I think you may be conflating two seperate philosophies, that of humanism and nihilism. Secular humanism, in the absence of an afterlife, believes that human life is the only thing an individual gets, so the termination of one is not a decision to be taken lightly.
It may be you believe that without the threat of punishment from God mankind is likely to err, but i think i'll let you tell me that, rather than putting words in your mouth! :idea2:

I think humanity is likely to err irregardless of divine punishment -- and I am therefore quite thankful for divine forgiveness!:yes: I know I need it.

You assert a secular humanism that values life -- if there is no afterlife then we should treasure this life (reasonably logical) -- but by creating a situation where moral relativism applies, it is all too possible for secular humanism to evoke nihilism. If no moral code is provided for you, YOU must do the work to establish one. Will it be rigorous enough? Will it focus on the betterment of the individual and of the society? Or will it simply be an excuse to hedonims?

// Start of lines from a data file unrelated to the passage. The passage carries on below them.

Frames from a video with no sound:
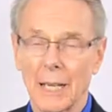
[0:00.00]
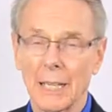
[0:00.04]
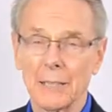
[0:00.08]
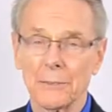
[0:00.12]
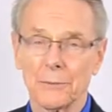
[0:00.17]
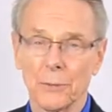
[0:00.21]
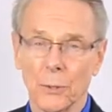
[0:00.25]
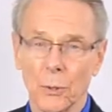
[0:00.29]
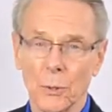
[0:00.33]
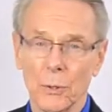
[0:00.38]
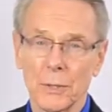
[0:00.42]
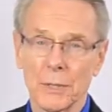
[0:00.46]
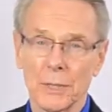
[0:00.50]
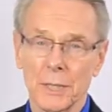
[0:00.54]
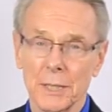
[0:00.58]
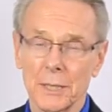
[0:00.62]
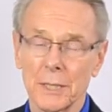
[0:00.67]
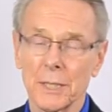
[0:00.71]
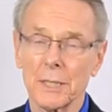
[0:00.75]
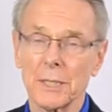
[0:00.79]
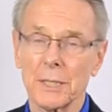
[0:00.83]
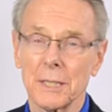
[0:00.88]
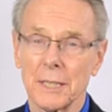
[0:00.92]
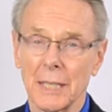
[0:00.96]
Hi folks,
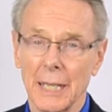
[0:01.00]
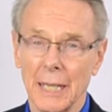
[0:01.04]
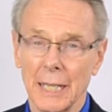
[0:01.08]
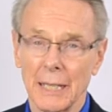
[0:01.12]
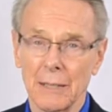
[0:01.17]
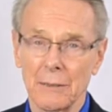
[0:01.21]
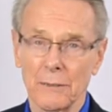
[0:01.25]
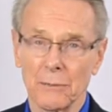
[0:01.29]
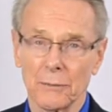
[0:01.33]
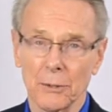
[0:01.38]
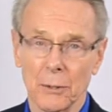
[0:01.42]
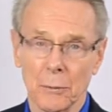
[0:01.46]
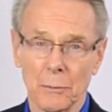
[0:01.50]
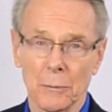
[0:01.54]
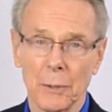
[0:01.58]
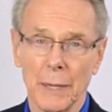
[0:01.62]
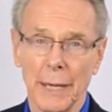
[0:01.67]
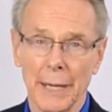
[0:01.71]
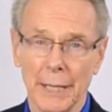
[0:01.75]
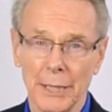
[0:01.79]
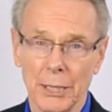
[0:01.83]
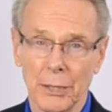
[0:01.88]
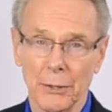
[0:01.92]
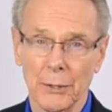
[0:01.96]
this is Dave from
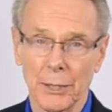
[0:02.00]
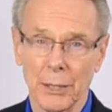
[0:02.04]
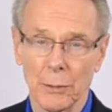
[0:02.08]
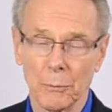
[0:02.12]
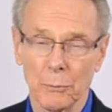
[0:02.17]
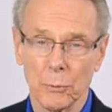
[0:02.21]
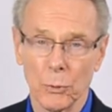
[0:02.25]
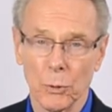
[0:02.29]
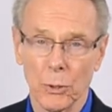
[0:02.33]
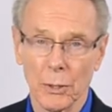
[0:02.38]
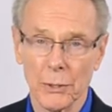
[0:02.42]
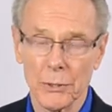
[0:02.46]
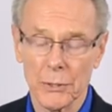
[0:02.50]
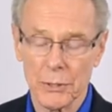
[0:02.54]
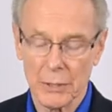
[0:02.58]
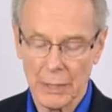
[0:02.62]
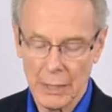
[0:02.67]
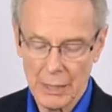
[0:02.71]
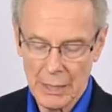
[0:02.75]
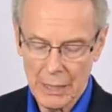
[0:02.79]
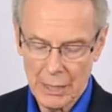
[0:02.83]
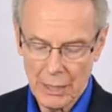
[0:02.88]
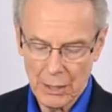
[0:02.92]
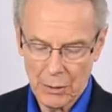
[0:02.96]
Pioneer Imports.
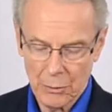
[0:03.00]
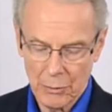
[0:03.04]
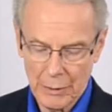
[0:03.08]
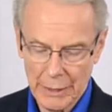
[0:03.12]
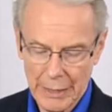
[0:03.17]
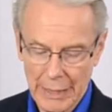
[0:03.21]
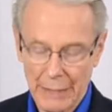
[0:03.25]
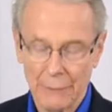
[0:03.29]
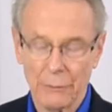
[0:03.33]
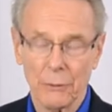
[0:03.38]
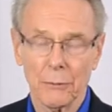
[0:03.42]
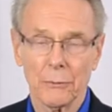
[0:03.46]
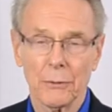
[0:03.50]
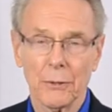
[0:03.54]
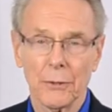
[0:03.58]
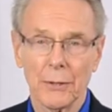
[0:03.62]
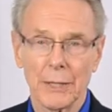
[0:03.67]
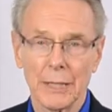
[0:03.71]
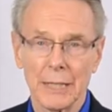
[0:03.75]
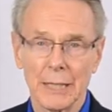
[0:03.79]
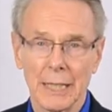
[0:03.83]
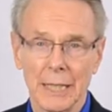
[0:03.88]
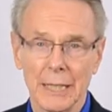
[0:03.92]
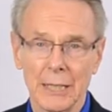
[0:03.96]
We have a
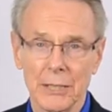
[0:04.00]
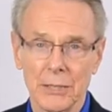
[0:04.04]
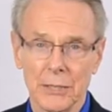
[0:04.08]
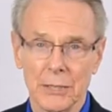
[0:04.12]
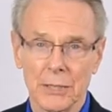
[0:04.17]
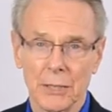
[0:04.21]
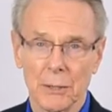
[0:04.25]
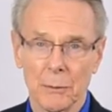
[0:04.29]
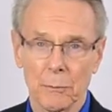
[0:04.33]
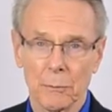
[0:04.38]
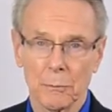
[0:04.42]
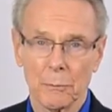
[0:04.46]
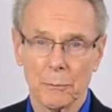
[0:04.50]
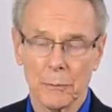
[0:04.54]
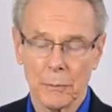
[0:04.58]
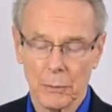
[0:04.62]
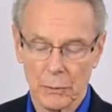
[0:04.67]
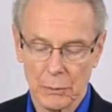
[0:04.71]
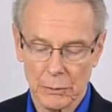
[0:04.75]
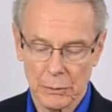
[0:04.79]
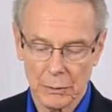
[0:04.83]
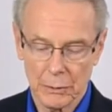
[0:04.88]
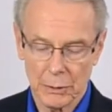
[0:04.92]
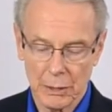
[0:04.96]
very nice
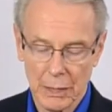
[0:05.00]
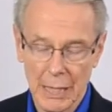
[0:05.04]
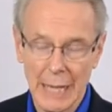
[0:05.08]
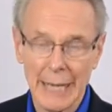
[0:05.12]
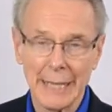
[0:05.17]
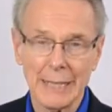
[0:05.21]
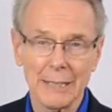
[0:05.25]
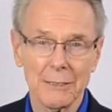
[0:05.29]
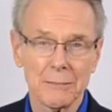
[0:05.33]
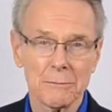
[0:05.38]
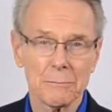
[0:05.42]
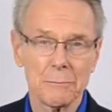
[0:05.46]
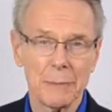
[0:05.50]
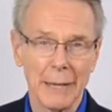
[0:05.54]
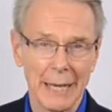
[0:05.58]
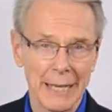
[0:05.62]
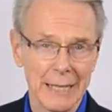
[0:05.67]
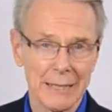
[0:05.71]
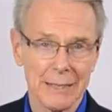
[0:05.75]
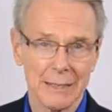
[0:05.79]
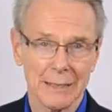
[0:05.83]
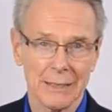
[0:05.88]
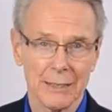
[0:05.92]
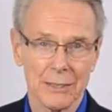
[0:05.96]
line of
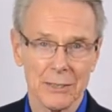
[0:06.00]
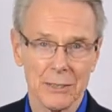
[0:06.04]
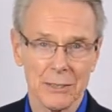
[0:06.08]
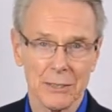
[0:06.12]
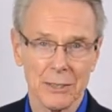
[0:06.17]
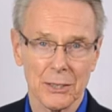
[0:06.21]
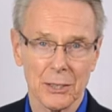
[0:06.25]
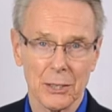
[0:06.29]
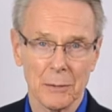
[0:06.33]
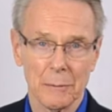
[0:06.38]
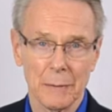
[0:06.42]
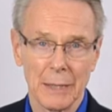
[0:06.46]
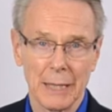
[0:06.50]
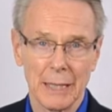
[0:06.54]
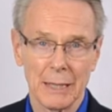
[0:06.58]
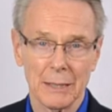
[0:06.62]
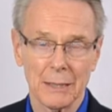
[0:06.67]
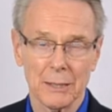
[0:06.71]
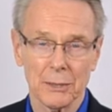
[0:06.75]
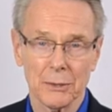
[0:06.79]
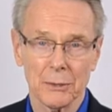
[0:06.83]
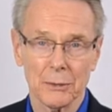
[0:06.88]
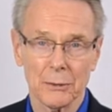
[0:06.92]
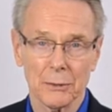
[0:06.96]
baskets that are
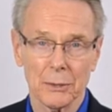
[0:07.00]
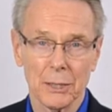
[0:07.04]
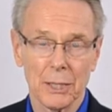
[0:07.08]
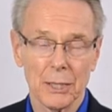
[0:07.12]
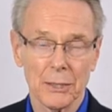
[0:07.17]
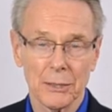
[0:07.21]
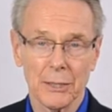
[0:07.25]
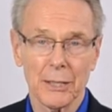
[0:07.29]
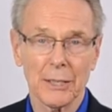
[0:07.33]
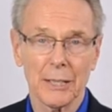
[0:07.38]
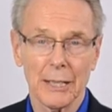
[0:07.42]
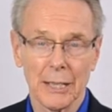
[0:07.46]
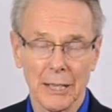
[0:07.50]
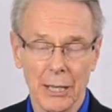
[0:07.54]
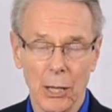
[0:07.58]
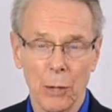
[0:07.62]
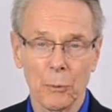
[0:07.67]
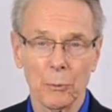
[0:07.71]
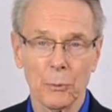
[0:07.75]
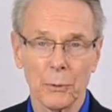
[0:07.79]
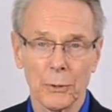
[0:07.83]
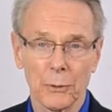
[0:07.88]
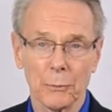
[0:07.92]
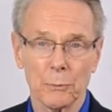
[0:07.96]
made to, to
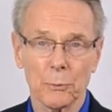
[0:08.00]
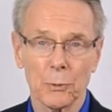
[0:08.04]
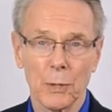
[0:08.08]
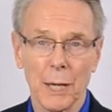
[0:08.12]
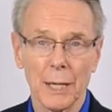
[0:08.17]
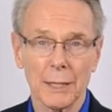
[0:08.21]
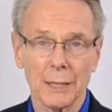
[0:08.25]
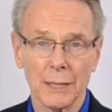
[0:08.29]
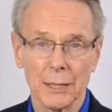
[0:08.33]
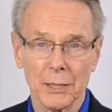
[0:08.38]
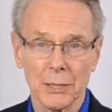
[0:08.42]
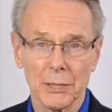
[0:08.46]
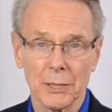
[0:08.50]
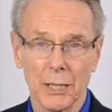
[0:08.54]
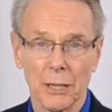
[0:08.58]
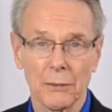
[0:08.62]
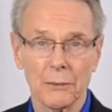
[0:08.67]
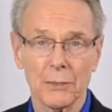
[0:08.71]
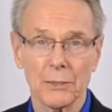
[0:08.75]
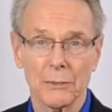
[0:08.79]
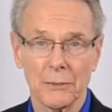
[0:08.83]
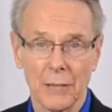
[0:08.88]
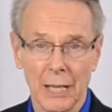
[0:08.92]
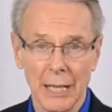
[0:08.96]
help with products
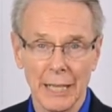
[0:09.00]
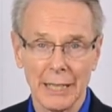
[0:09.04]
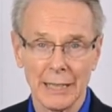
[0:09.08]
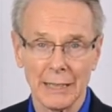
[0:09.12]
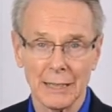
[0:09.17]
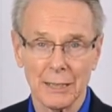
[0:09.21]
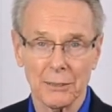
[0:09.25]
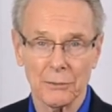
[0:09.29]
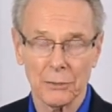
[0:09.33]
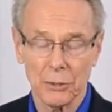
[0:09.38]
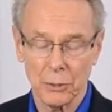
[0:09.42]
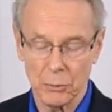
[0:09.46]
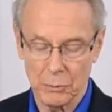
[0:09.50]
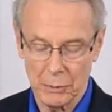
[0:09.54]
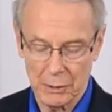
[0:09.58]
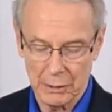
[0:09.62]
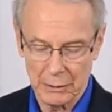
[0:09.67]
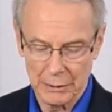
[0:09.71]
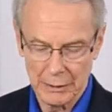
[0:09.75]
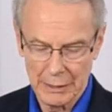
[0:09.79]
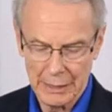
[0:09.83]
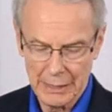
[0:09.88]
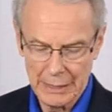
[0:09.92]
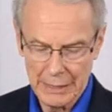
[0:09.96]
of the vine, if you
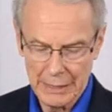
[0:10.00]
will.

I fear far too many make the latter choice, and undercut the potential for secular humanism to make a better contribution.

Seamus Fermanagh
11-17-2006, 21:49
Indeed, and that's why I support abortion up till the 12th month regardless of how the baby is shaped. :2thumbsup:

You are aware that most societies would label that "murder" and put you in jail if you participated in same?

Scurvy
11-17-2006, 21:50
Finishing off my original post (the backroom just moves too fast for me!):
About a corrupt system:
The system could go completely wrong and become corrupted. For example: Doctor sees a teenage mum of thirteen give birth. After having it she decides that she doesn't want the child and, out of sympathy for the mother who could not cope with the child and give it a good life, the doctor, on the orders of the mother, claims the baby has a disability, even though it does not, and lets it die. This is a bit of an extreme, but it could happen. Also if a law like this was to be passed then eventually it could lead to even more extreme laws, and this one is extreme enough anyway.

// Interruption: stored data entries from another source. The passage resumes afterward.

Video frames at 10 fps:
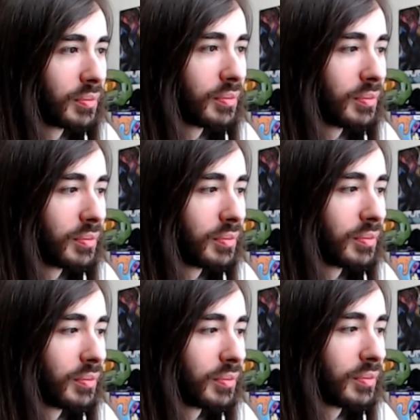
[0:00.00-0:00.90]

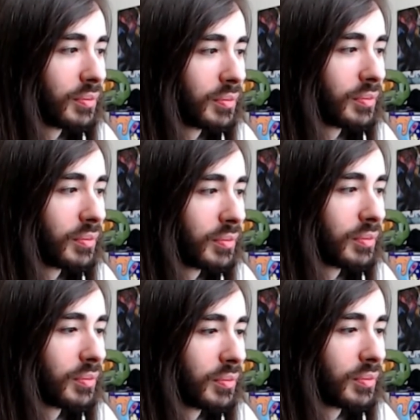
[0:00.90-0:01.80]

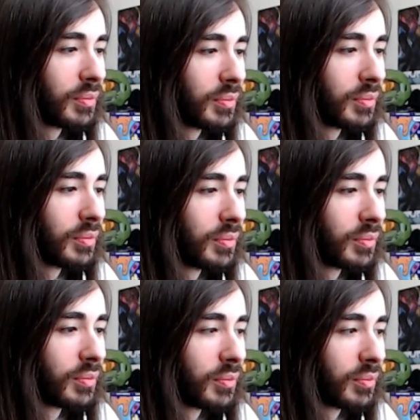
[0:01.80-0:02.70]

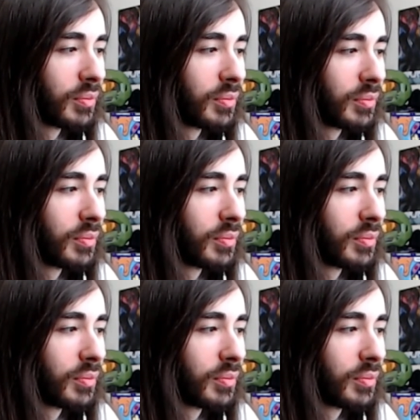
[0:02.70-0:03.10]
This person isn't speaking.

Another point, that should also be taken into consideration, is that in the child's lifetime then a cure may be discovered for the problem that they originally had. In that case then they would have died unnecessarily.

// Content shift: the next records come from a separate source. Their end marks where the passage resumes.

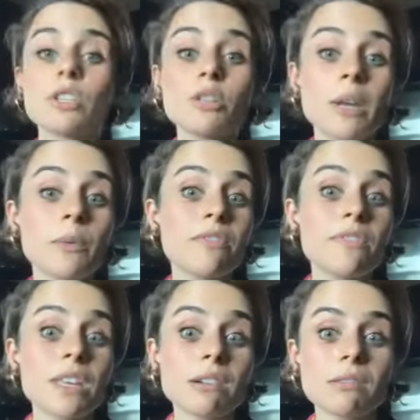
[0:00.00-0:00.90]
made with
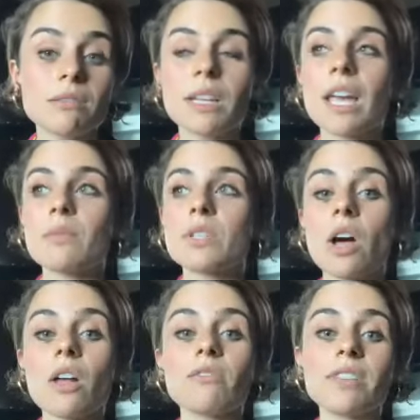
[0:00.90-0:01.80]
veal, and it was
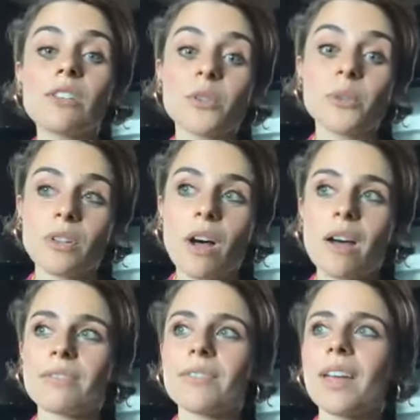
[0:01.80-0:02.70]
called Veal
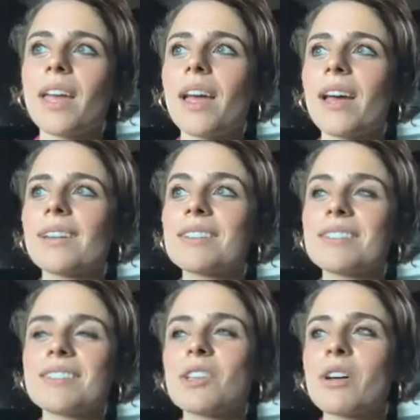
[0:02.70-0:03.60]
Orloff, and
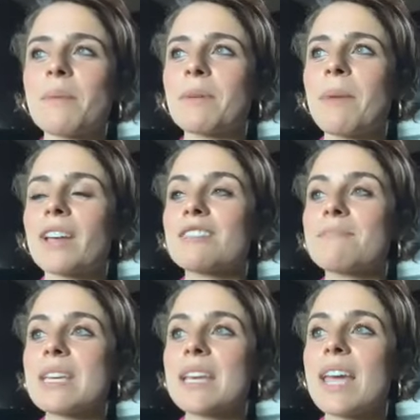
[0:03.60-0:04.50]
it's all coming back to
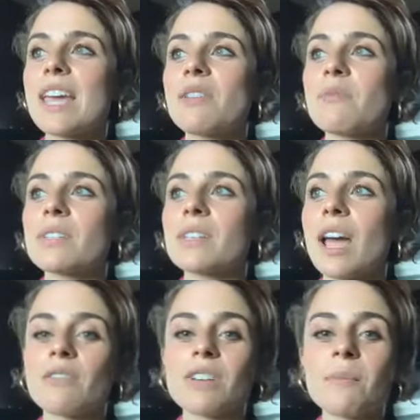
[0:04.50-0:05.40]
me. And it was
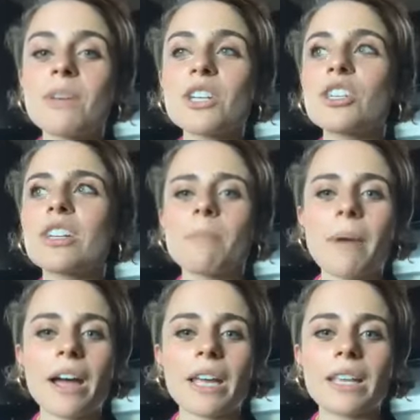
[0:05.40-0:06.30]
kind of commissioned
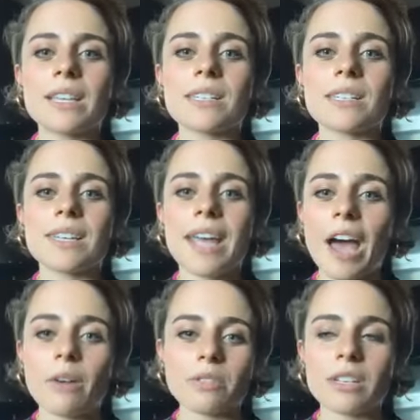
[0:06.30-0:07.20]
by this
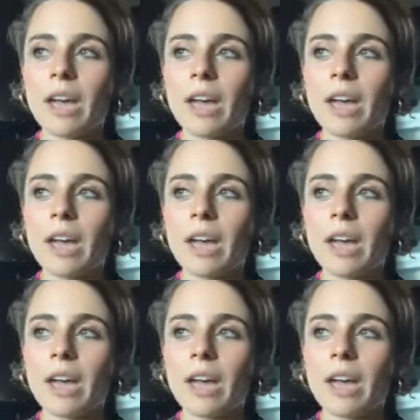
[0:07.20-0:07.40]
Count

That just wouldnt happen, the rules would have to be very strict, but it is possible to iradicate corruption through a well thought out law.

Is it right to make a child live in aggony for years until a cure (of which theres a fairly low chance occuring) appears? In many of the cases were talking about (i would claim the majority) would live no more than 5 - 10 years, or would have very complex problems which normal medical research wouldnt bother finding cures for. In most of the cases there simply can be no cure, the problems are more than health, ie, severe learning disabilities, etc. and it doesnt relive the burden on the family in the time they have to wait....

:2thumbsup:

btw, i think abortion is a completely different issue....

Rodion Romanovich
11-18-2006, 10:00
You are aware that most societies would label that "murder" and put you in jail if you participated in same?
Of course I'm aware that some humans have lately decided to choose such an extremist point of view. Traditionally, humans throughout history have put out children to the wolves, hyaenas, prarie dogs etc. as a means of abortion or when primitive contraceptives failed. Better that, than killing them in war when they're 20 years old, but best of all to not have the contraception take place if unnatural death is the predetermined fate of the child. As above, this is my view of abortion in general, not specific for disabled infants.

Ser Clegane
11-18-2006, 10:36
I think we have come to an end here.

I'd like to point out that the promotion of what any society considers as murder is not acceptable on this board.
There might be places where you can freely discuss such options - this is not one of them.

Thanks to all for the mostly civil and interesting contributions to this debate.